:: GOAL OF THE EXERCISE ::
Strip out the pictures and output each remaining line of the data word for word.

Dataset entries
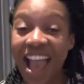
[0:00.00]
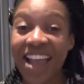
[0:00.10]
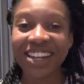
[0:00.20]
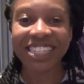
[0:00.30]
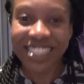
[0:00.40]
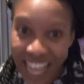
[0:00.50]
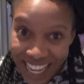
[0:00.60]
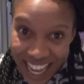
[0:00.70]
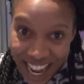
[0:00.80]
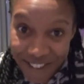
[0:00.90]
And your
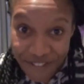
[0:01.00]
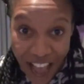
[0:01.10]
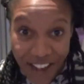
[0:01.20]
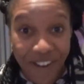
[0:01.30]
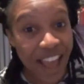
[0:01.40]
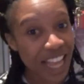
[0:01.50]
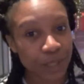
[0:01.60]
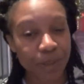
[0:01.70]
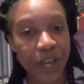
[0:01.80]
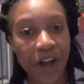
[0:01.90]
second and final
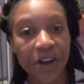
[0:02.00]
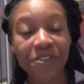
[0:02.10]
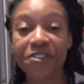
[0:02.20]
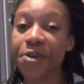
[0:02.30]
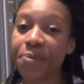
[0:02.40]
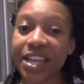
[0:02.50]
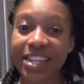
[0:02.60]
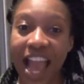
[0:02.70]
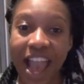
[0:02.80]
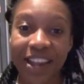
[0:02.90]
HPO for week
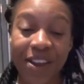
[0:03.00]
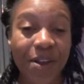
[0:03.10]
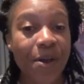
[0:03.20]
9,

:: ANSWER TO THIS TASK ::
[0:00.00]
[0:00.10]
[0:00.20]
[0:00.30]
[0:00.40]
[0:00.50]
[0:00.60]
[0:00.70]
[0:00.80]
[0:00.90]
And your
[0:01.00]
[0:01.10]
[0:01.20]
[0:01.30]
[0:01.40]
[0:01.50]
[0:01.60]
[0:01.70]
[0:01.80]
[0:01.90]
second and final
[0:02.00]
[0:02.10]
[0:02.20]
[0:02.30]
[0:02.40]
[0:02.50]
[0:02.60]
[0:02.70]
[0:02.80]
[0:02.90]
HPO for week
[0:03.00]
[0:03.10]
[0:03.20]
9,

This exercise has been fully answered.